(Beginning of INPUT DATA)

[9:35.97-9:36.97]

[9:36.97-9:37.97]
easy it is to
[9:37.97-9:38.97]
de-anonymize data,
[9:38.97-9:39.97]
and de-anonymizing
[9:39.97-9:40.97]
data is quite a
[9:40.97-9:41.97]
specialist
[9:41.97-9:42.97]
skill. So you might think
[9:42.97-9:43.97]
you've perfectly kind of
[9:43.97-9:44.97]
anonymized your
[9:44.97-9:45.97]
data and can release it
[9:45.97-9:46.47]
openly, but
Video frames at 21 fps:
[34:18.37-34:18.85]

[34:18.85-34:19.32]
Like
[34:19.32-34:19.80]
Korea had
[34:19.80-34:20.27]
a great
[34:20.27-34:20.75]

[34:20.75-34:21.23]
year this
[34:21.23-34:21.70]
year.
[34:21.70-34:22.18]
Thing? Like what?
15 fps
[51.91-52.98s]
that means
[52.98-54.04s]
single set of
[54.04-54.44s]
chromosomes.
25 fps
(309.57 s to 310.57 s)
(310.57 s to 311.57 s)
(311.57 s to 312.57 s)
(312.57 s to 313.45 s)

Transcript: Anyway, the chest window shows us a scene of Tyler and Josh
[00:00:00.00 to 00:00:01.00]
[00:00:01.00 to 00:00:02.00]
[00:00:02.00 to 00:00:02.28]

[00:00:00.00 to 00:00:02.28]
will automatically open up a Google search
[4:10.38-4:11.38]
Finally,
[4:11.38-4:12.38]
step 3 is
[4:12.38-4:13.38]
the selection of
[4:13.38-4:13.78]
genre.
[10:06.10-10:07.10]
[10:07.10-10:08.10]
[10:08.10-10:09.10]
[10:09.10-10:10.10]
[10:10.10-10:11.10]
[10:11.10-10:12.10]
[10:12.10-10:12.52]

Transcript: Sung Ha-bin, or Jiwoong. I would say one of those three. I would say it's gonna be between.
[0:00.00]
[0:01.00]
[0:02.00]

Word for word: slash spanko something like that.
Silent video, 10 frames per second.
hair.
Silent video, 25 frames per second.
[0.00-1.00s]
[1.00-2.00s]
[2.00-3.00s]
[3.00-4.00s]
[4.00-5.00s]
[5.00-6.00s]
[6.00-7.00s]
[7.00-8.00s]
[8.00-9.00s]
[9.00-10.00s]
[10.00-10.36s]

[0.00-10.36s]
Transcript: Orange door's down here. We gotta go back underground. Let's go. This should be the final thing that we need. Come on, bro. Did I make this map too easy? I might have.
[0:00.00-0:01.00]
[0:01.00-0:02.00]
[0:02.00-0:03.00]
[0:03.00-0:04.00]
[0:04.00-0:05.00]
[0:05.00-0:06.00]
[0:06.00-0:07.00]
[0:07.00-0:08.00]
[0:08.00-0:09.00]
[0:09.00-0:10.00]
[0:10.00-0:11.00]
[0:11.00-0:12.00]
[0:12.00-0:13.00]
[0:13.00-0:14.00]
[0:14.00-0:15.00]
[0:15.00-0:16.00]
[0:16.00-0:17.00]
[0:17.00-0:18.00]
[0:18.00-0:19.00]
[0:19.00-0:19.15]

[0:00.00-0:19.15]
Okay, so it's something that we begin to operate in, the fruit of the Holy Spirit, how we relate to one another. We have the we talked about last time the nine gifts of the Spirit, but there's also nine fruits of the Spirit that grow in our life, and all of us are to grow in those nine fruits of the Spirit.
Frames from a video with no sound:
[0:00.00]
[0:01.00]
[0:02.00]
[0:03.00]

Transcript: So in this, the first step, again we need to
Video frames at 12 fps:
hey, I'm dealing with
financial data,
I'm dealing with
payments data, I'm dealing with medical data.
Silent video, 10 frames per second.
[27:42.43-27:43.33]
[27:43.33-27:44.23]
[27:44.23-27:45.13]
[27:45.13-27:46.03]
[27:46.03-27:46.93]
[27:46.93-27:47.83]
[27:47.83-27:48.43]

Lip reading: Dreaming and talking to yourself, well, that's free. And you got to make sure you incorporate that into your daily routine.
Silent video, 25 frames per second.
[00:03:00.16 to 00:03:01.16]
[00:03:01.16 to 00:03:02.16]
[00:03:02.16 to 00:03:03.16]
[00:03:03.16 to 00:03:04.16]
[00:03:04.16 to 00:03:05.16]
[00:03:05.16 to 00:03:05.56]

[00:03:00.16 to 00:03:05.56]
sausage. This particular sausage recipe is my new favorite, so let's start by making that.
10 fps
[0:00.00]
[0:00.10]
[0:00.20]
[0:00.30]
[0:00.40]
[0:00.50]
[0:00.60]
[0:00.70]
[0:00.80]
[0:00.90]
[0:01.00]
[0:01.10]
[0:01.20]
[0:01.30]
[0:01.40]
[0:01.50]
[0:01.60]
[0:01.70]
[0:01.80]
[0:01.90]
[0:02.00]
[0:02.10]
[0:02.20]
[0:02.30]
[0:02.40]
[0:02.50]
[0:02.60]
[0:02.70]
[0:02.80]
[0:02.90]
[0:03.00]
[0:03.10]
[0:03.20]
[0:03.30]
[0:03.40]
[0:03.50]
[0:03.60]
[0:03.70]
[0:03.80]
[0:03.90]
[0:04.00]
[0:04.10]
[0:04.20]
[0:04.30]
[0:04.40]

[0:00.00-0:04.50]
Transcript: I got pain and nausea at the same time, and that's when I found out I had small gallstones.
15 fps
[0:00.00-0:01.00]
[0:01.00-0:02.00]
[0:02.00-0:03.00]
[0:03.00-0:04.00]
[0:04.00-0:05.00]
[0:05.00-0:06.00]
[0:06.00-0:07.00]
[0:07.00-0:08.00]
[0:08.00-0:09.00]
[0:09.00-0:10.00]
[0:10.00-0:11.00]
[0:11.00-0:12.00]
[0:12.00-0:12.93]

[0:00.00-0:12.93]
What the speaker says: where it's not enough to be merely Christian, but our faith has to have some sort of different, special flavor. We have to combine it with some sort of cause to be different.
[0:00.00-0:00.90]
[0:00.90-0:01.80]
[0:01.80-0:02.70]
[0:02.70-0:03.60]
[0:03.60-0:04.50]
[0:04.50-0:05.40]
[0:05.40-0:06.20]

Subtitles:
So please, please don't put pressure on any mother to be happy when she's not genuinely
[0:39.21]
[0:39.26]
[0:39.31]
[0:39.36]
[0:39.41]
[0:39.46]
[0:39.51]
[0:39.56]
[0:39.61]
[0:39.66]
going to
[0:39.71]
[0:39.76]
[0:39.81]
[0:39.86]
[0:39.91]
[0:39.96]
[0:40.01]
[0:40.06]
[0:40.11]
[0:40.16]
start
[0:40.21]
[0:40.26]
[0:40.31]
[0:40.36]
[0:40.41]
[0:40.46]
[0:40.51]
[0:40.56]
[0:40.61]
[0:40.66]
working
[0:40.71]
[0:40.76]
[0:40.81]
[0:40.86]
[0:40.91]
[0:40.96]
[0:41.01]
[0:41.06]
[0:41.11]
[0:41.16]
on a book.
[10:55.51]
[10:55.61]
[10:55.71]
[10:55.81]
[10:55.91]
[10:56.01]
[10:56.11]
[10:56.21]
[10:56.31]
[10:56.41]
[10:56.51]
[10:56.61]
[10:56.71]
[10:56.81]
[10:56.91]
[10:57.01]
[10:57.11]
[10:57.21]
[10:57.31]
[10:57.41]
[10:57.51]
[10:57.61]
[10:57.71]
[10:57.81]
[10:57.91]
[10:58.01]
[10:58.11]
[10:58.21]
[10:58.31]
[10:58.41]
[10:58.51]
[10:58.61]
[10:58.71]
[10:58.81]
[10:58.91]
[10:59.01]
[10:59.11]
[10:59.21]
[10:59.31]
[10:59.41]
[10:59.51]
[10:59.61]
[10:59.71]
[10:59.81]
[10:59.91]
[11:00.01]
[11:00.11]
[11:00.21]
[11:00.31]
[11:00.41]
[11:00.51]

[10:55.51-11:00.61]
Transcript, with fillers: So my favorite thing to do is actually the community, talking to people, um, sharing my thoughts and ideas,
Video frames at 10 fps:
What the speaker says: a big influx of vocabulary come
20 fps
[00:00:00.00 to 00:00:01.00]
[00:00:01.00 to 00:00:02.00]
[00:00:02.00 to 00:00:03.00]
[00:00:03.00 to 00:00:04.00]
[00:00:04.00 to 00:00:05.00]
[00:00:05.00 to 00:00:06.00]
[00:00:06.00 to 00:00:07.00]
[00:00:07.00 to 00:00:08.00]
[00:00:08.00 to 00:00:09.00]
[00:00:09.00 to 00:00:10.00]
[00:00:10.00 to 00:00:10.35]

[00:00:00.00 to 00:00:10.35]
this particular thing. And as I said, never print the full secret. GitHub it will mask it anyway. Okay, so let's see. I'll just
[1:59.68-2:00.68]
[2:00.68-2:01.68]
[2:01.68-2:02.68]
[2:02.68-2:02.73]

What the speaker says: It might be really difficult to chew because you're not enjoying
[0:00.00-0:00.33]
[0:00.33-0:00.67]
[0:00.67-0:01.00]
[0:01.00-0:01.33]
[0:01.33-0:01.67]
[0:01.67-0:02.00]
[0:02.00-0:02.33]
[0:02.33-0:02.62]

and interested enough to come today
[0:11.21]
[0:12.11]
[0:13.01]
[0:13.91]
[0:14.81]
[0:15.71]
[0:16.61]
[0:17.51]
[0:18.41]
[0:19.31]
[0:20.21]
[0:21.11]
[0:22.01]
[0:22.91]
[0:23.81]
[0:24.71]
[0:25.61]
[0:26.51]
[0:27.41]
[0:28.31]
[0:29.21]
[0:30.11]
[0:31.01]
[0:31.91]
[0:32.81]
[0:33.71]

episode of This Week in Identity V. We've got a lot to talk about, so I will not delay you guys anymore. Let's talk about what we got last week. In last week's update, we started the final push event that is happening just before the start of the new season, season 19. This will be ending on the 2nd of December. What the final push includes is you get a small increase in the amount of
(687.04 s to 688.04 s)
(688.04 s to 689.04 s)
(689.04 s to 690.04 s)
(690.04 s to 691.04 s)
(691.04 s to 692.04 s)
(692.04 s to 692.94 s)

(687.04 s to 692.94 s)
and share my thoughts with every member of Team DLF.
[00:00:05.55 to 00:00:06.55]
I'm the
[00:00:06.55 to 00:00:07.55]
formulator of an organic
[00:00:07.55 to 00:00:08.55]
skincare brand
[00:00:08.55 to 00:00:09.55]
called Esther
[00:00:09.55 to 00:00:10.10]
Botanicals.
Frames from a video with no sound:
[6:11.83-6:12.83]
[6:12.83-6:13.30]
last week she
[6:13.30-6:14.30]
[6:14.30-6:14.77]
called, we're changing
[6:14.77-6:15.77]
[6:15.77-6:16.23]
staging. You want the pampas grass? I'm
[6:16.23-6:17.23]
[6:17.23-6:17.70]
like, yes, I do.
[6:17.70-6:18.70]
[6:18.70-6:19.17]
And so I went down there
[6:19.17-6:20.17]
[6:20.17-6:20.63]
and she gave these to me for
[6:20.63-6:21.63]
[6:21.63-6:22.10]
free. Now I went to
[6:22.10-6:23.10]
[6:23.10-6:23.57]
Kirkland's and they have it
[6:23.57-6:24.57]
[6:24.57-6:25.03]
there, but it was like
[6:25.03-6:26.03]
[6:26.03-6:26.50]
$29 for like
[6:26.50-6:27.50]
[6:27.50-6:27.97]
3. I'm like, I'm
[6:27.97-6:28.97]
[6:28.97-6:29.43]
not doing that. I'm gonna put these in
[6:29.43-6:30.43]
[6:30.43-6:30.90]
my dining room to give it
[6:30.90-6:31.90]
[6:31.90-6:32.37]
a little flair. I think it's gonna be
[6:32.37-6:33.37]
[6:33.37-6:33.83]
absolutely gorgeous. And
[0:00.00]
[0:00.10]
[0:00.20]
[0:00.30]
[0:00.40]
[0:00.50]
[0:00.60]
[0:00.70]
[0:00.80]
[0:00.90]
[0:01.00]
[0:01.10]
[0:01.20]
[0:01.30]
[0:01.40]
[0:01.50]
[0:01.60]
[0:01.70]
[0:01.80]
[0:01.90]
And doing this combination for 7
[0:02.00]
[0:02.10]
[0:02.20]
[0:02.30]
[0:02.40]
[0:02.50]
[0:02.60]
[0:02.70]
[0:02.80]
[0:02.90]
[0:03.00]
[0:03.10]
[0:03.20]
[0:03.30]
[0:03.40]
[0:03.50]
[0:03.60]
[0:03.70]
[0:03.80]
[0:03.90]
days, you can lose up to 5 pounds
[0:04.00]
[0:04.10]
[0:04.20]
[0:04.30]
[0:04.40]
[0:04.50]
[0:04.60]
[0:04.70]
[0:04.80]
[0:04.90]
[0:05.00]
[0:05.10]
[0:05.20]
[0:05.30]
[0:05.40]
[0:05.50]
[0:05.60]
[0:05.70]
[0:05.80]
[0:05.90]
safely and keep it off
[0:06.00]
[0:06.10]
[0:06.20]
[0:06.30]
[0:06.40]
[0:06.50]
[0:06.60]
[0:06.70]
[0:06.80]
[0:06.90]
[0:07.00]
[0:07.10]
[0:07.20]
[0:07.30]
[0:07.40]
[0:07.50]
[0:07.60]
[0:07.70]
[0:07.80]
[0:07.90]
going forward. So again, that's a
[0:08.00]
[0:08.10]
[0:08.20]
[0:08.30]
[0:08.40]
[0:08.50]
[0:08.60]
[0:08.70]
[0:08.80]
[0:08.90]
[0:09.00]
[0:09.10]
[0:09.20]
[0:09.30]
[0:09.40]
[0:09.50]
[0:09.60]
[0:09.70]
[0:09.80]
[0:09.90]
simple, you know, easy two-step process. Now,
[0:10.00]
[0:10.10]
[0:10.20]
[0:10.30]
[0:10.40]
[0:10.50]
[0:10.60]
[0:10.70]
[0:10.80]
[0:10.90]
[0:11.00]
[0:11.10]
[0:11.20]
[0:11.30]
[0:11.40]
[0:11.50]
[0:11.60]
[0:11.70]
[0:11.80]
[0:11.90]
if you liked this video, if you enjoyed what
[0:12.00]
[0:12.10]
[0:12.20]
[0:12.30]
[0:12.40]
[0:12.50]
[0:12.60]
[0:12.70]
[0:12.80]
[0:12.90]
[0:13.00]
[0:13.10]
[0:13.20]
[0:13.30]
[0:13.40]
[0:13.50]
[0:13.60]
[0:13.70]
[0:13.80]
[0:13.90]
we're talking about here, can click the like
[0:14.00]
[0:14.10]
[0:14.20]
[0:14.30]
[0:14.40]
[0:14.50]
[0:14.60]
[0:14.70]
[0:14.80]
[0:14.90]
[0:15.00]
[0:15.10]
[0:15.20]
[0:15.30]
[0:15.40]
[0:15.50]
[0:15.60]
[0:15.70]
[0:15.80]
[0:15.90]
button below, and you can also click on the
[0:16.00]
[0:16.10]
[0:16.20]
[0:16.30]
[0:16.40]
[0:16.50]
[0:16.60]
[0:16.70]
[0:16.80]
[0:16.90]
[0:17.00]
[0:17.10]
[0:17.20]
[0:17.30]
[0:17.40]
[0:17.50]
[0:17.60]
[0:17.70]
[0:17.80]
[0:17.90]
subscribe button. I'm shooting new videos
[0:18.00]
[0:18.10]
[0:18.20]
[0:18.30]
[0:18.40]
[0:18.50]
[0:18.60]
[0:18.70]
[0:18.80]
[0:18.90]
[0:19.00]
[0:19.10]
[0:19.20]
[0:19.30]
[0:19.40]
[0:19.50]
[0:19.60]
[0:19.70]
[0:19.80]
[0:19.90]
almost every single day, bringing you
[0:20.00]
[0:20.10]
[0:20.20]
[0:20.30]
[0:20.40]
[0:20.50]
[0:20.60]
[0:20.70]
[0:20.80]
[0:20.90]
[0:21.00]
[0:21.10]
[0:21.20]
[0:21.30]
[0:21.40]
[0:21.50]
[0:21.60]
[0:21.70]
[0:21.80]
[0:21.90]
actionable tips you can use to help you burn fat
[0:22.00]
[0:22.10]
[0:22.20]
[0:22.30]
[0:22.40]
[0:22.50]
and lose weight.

(End of INPUT DATA)

**WHAT YOU WILL DO**
From the first line of the material above down to the line with "[10:12.10-10:12.52]", output each line exactly; include both of those lines and add no others.

**RESPONSE AREA**
[9:35.97-9:36.97]

[9:36.97-9:37.97]
easy it is to
[9:37.97-9:38.97]
de-anonymize data,
[9:38.97-9:39.97]
and de-anonymizing
[9:39.97-9:40.97]
data is quite a
[9:40.97-9:41.97]
specialist
[9:41.97-9:42.97]
skill. So you might think
[9:42.97-9:43.97]
you've perfectly kind of
[9:43.97-9:44.97]
anonymized your
[9:44.97-9:45.97]
data and can release it
[9:45.97-9:46.47]
openly, but
Video frames at 21 fps:
[34:18.37-34:18.85]

[34:18.85-34:19.32]
Like
[34:19.32-34:19.80]
Korea had
[34:19.80-34:20.27]
a great
[34:20.27-34:20.75]

[34:20.75-34:21.23]
year this
[34:21.23-34:21.70]
year.
[34:21.70-34:22.18]
Thing? Like what?
15 fps
[51.91-52.98s]
that means
[52.98-54.04s]
single set of
[54.04-54.44s]
chromosomes.
25 fps
(309.57 s to 310.57 s)
(310.57 s to 311.57 s)
(311.57 s to 312.57 s)
(312.57 s to 313.45 s)

Transcript: Anyway, the chest window shows us a scene of Tyler and Josh
[00:00:00.00 to 00:00:01.00]
[00:00:01.00 to 00:00:02.00]
[00:00:02.00 to 00:00:02.28]

[00:00:00.00 to 00:00:02.28]
will automatically open up a Google search
[4:10.38-4:11.38]
Finally,
[4:11.38-4:12.38]
step 3 is
[4:12.38-4:13.38]
the selection of
[4:13.38-4:13.78]
genre.
[10:06.10-10:07.10]
[10:07.10-10:08.10]
[10:08.10-10:09.10]
[10:09.10-10:10.10]
[10:10.10-10:11.10]
[10:11.10-10:12.10]
[10:12.10-10:12.52]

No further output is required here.